For each record here, output an exact copy.

Available data:

[Start of Attachment]

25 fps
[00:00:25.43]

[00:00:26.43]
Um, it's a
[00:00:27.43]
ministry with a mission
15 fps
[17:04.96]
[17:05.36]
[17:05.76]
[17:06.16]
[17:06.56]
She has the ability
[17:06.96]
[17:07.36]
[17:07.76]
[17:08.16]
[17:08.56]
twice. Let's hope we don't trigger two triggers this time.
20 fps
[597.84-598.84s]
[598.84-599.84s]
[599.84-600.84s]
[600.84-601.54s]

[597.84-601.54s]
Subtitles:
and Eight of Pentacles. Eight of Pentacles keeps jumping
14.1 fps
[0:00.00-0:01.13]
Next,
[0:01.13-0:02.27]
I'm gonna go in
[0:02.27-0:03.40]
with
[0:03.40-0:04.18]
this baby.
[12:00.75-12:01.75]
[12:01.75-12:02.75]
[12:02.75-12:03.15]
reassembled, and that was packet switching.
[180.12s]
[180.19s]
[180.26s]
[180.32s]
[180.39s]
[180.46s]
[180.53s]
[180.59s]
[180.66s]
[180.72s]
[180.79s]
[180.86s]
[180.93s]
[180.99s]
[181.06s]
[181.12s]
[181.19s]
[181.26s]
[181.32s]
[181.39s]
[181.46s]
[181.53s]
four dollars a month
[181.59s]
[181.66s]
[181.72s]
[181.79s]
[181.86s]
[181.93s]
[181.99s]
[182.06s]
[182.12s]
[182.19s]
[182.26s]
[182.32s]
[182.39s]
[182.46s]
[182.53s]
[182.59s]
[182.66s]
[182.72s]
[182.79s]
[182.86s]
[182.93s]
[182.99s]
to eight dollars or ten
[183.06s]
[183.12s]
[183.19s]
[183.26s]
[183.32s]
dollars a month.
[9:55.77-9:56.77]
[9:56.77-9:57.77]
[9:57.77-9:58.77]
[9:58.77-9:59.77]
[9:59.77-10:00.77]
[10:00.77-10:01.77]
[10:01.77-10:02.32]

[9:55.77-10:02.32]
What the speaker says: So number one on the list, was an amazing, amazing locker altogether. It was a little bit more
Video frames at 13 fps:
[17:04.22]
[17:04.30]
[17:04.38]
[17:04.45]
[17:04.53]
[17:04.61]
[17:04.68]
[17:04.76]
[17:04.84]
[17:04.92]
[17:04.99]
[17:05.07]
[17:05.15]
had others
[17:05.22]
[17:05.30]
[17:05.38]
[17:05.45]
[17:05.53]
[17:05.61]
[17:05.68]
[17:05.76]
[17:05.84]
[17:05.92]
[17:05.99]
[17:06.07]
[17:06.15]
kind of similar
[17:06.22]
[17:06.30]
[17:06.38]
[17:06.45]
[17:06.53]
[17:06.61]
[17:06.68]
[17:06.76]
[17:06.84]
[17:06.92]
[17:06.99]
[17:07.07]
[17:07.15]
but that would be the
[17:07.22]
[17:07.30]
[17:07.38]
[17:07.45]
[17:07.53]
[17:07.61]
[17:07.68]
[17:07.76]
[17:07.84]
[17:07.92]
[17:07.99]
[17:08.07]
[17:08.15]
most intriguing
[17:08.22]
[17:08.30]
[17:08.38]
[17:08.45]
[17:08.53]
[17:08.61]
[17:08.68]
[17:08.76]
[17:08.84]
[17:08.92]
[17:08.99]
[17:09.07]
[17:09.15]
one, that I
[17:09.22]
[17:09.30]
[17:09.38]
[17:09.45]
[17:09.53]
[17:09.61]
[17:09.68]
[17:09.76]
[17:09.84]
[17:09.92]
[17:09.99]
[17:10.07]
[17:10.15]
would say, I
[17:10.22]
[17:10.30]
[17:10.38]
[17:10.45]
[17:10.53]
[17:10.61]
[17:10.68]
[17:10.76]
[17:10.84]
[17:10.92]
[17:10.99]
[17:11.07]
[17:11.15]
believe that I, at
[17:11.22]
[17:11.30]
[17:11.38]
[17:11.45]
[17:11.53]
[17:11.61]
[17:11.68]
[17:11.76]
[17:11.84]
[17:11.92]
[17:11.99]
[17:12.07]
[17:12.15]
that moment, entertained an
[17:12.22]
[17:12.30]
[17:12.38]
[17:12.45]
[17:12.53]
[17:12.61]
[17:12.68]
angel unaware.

[End of Attachment]

Result of this exercise:
25 fps
[00:00:25.43]

[00:00:26.43]
Um, it's a
[00:00:27.43]
ministry with a mission
15 fps
[17:04.96]
[17:05.36]
[17:05.76]
[17:06.16]
[17:06.56]
She has the ability
[17:06.96]
[17:07.36]
[17:07.76]
[17:08.16]
[17:08.56]
twice. Let's hope we don't trigger two triggers this time.
20 fps
[597.84-598.84s]
[598.84-599.84s]
[599.84-600.84s]
[600.84-601.54s]

[597.84-601.54s]
Subtitles:
and Eight of Pentacles. Eight of Pentacles keeps jumping
14.1 fps
[0:00.00-0:01.13]
Next,
[0:01.13-0:02.27]
I'm gonna go in
[0:02.27-0:03.40]
with
[0:03.40-0:04.18]
this baby.
[12:00.75-12:01.75]
[12:01.75-12:02.75]
[12:02.75-12:03.15]
reassembled, and that was packet switching.
[180.12s]
[180.19s]
[180.26s]
[180.32s]
[180.39s]
[180.46s]
[180.53s]
[180.59s]
[180.66s]
[180.72s]
[180.79s]
[180.86s]
[180.93s]
[180.99s]
[181.06s]
[181.12s]
[181.19s]
[181.26s]
[181.32s]
[181.39s]
[181.46s]
[181.53s]
four dollars a month
[181.59s]
[181.66s]
[181.72s]
[181.79s]
[181.86s]
[181.93s]
[181.99s]
[182.06s]
[182.12s]
[182.19s]
[182.26s]
[182.32s]
[182.39s]
[182.46s]
[182.53s]
[182.59s]
[182.66s]
[182.72s]
[182.79s]
[182.86s]
[182.93s]
[182.99s]
to eight dollars or ten
[183.06s]
[183.12s]
[183.19s]
[183.26s]
[183.32s]
dollars a month.
[9:55.77-9:56.77]
[9:56.77-9:57.77]
[9:57.77-9:58.77]
[9:58.77-9:59.77]
[9:59.77-10:00.77]
[10:00.77-10:01.77]
[10:01.77-10:02.32]

[9:55.77-10:02.32]
What the speaker says: So number one on the list, was an amazing, amazing locker altogether. It was a little bit more
Video frames at 13 fps:
[17:04.22]
[17:04.30]
[17:04.38]
[17:04.45]
[17:04.53]
[17:04.61]
[17:04.68]
[17:04.76]
[17:04.84]
[17:04.92]
[17:04.99]
[17:05.07]
[17:05.15]
had others
[17:05.22]
[17:05.30]
[17:05.38]
[17:05.45]
[17:05.53]
[17:05.61]
[17:05.68]
[17:05.76]
[17:05.84]
[17:05.92]
[17:05.99]
[17:06.07]
[17:06.15]
kind of similar
[17:06.22]
[17:06.30]
[17:06.38]
[17:06.45]
[17:06.53]
[17:06.61]
[17:06.68]
[17:06.76]
[17:06.84]
[17:06.92]
[17:06.99]
[17:07.07]
[17:07.15]
but that would be the
[17:07.22]
[17:07.30]
[17:07.38]
[17:07.45]
[17:07.53]
[17:07.61]
[17:07.68]
[17:07.76]
[17:07.84]
[17:07.92]
[17:07.99]
[17:08.07]
[17:08.15]
most intriguing
[17:08.22]
[17:08.30]
[17:08.38]
[17:08.45]
[17:08.53]
[17:08.61]
[17:08.68]
[17:08.76]
[17:08.84]
[17:08.92]
[17:08.99]
[17:09.07]
[17:09.15]
one, that I
[17:09.22]
[17:09.30]
[17:09.38]
[17:09.45]
[17:09.53]
[17:09.61]
[17:09.68]
[17:09.76]
[17:09.84]
[17:09.92]
[17:09.99]
[17:10.07]
[17:10.15]
would say, I
[17:10.22]
[17:10.30]
[17:10.38]
[17:10.45]
[17:10.53]
[17:10.61]
[17:10.68]
[17:10.76]
[17:10.84]
[17:10.92]
[17:10.99]
[17:11.07]
[17:11.15]
believe that I, at
[17:11.22]
[17:11.30]
[17:11.38]
[17:11.45]
[17:11.53]
[17:11.61]
[17:11.68]
[17:11.76]
[17:11.84]
[17:11.92]
[17:11.99]
[17:12.07]
[17:12.15]
that moment, entertained an
[17:12.22]
[17:12.30]
[17:12.38]
[17:12.45]
[17:12.53]
[17:12.61]
[17:12.68]
angel unaware.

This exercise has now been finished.